Yeah this keeps getting argued about for the same reasons on the Gibby forums as well. The problem is that deriving this from the visuals alone can be pretty misleading I guess - you know how hard it often is to see the glue seam on transparent hog backs, quite often only the lacquer not sinking into the seam as much gives away that there is one after many years. I guess that can be even harder in the (usually a bit rough) PU cavities when the pieces align well, and there is no (or not much) lacquer in the cavities - just 2 pieces of mahogany.

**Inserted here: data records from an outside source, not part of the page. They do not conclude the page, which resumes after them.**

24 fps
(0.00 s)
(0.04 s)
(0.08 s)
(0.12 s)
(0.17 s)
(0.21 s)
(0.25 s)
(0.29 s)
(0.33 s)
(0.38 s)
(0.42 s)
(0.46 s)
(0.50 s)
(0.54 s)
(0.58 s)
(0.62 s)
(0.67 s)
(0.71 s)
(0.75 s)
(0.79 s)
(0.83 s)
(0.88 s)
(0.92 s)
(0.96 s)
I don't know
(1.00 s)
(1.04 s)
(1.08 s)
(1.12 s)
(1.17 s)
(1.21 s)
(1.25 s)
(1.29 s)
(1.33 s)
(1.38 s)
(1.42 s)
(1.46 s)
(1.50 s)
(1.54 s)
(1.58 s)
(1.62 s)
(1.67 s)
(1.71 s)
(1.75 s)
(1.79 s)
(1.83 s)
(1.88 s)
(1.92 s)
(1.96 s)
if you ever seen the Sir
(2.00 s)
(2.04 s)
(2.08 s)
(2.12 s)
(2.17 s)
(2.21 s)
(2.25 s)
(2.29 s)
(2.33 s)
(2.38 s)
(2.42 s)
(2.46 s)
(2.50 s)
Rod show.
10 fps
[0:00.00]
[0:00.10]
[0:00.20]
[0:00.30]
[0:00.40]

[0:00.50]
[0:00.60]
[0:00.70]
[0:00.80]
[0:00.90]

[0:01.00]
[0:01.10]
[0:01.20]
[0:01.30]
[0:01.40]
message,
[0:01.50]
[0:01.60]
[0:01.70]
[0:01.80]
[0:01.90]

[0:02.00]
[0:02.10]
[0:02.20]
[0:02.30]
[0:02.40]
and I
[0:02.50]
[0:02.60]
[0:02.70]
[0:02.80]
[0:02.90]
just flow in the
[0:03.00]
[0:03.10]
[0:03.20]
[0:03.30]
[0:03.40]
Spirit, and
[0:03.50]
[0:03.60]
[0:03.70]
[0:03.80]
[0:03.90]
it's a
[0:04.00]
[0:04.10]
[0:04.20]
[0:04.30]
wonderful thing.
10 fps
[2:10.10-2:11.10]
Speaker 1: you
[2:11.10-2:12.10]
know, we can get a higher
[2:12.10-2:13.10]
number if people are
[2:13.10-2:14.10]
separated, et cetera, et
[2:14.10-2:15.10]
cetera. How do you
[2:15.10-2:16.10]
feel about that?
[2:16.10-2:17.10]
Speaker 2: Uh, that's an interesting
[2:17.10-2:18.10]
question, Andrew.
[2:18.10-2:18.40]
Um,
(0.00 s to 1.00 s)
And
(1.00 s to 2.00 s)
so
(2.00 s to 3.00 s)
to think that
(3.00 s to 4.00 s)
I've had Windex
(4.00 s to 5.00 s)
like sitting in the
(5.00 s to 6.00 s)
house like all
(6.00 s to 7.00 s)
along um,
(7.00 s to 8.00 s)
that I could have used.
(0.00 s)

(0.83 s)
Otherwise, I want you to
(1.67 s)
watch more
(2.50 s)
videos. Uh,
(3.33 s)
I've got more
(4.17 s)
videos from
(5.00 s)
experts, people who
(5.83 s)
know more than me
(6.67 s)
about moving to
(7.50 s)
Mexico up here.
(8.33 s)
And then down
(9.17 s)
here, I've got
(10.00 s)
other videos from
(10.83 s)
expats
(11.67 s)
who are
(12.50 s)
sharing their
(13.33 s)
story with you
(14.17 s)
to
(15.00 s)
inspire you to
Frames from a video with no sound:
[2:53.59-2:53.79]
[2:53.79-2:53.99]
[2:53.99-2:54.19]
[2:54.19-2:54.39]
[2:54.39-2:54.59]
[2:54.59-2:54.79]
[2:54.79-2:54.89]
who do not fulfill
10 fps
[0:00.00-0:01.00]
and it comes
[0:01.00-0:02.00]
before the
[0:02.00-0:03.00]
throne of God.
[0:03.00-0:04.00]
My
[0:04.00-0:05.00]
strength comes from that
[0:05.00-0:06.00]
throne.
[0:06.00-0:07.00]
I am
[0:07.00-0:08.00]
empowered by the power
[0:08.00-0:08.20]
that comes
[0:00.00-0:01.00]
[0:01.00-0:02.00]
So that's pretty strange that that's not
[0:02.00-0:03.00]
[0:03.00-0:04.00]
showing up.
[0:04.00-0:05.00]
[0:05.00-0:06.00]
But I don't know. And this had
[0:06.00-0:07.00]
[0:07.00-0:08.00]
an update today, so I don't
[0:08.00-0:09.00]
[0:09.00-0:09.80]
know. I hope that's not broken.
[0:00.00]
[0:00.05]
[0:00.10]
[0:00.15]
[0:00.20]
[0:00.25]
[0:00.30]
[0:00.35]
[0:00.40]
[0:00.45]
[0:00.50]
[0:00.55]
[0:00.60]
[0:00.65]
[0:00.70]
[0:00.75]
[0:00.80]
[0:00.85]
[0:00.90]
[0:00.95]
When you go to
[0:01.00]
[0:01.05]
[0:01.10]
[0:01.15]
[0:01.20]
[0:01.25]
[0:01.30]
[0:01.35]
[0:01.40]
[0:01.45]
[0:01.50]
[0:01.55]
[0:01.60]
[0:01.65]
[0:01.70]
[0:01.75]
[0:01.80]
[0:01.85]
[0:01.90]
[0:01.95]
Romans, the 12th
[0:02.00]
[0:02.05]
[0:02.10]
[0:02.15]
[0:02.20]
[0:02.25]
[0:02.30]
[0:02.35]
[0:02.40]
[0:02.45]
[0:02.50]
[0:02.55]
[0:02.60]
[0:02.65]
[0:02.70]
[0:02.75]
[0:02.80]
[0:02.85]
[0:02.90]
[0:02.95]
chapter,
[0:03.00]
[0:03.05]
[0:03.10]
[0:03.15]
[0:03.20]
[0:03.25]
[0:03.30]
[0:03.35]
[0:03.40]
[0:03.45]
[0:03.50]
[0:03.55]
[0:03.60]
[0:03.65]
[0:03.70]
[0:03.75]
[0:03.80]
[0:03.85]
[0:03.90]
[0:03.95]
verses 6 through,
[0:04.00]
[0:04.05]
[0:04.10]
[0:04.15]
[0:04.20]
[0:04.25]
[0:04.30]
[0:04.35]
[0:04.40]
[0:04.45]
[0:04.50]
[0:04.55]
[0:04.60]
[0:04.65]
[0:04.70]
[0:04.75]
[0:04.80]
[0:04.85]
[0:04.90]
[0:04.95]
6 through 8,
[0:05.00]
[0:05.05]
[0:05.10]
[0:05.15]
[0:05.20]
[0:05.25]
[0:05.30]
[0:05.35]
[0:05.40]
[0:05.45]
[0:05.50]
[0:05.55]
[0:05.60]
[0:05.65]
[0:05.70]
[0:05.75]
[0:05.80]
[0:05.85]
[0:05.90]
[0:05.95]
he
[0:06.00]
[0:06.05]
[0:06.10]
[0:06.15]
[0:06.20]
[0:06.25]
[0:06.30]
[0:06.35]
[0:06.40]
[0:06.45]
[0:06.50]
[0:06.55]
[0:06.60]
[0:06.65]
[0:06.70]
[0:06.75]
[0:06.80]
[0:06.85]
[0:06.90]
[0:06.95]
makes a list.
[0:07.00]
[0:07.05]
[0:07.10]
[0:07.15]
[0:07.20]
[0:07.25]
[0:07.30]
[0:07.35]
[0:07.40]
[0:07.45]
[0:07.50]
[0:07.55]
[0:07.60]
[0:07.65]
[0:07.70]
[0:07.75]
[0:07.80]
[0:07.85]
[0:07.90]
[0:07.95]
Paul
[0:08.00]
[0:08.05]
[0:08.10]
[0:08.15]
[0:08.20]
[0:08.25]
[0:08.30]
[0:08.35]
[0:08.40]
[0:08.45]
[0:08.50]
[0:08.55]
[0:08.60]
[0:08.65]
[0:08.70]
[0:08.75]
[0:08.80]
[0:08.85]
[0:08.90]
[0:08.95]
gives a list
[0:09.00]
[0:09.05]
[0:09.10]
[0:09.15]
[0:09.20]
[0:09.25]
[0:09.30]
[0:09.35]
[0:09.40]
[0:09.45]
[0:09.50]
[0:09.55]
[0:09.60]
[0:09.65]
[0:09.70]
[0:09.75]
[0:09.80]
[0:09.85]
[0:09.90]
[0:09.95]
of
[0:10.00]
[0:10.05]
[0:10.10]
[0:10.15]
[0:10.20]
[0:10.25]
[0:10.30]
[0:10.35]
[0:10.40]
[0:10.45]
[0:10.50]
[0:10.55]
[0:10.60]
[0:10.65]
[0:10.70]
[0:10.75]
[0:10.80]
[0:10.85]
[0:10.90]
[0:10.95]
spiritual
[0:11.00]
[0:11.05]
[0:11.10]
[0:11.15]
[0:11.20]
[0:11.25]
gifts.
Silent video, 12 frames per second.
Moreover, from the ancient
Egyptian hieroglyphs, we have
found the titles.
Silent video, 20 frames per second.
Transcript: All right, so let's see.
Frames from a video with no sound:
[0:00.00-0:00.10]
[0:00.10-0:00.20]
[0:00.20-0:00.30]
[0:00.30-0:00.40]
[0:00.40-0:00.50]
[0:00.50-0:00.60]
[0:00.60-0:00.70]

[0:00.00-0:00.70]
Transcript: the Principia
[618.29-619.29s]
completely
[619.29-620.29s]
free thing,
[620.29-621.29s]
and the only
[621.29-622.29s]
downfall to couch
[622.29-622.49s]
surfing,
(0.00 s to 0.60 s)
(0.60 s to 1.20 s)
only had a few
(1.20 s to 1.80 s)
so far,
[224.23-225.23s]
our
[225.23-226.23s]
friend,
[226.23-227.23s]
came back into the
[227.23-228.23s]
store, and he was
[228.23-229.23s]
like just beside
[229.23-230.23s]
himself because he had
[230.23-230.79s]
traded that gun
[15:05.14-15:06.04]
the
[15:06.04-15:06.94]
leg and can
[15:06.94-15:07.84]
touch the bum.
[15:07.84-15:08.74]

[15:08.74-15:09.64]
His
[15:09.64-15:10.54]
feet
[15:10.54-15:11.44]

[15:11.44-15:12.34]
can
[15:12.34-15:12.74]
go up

Why this is even an eternal argument is that Gibson never specified that - why would they? Their catalogs are ambiguous and the text (that never changed) allows both interpretations:
1955 Gibson catalog page
Revisiting the discussions I saw a claim that the shape of the wire channel would be a way to discern that - a round hole indicating a one-piece body. That sounds superficially reasonable considering that a square hole can only be made with a router. But then again, a round channel can also be found in
LPCs with maple top, so that's just the way they insisted to make the Customs for some reason.
To make this even more confusing, all I can see in Tokais (LC or not) is round wire channels, at least the bit in the control cavity? Maybe this is all the Tokai catalog with the confusing text about the awkwardly long drill bit is alluding to, that they're drilling the wire channels the old-fashioned way? What makes this technique difficult is that you can't be sure where exactly the drill is going and and I've read something about locating it with a magnet to make sure you hit both PU cavities and end up in the switch cavity.
Anyway, I'm not saying there can't be one-piece bodies on Gibbys or Tokais. There is just no completely unambiguous, hard evidence that they exist, the nature of the visual evidence is that it's only unambiguous when it's not a one-piece body, and it seems there is no written or at least oral document stating this in a dependable way for either of them?